Supplied data:
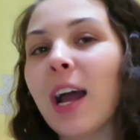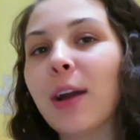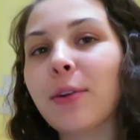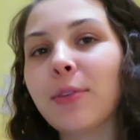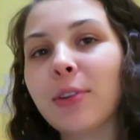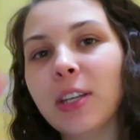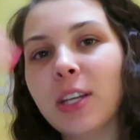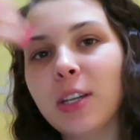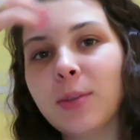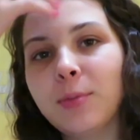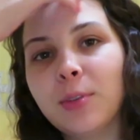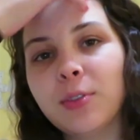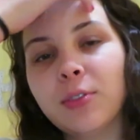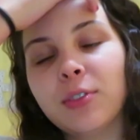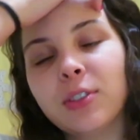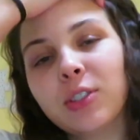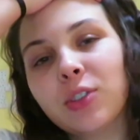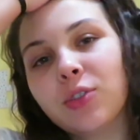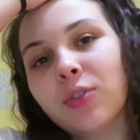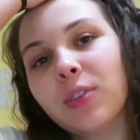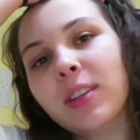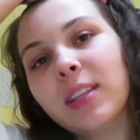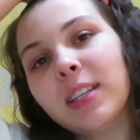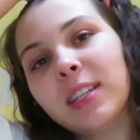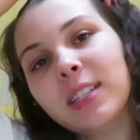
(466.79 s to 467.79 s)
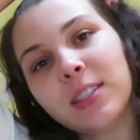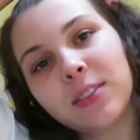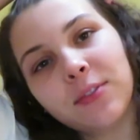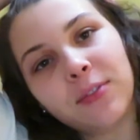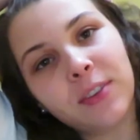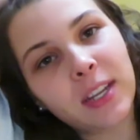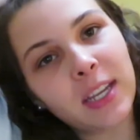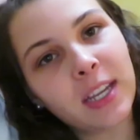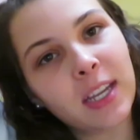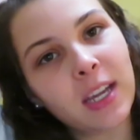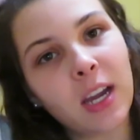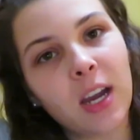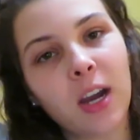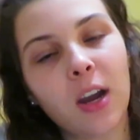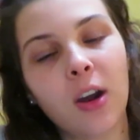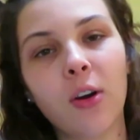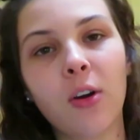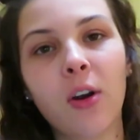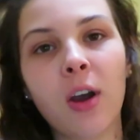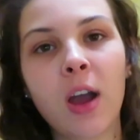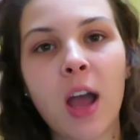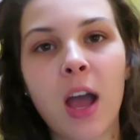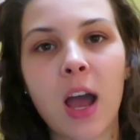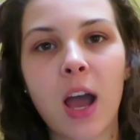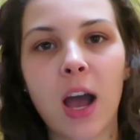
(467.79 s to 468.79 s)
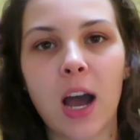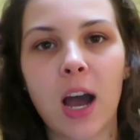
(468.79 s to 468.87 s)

I really hope you enjoyed this video.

Task requirements: Line by line, restate the data above exactly as it stands, minus the pictures.

Exercise output:
(466.79 s to 467.79 s)
(467.79 s to 468.79 s)
(468.79 s to 468.87 s)

I really hope you enjoyed this video.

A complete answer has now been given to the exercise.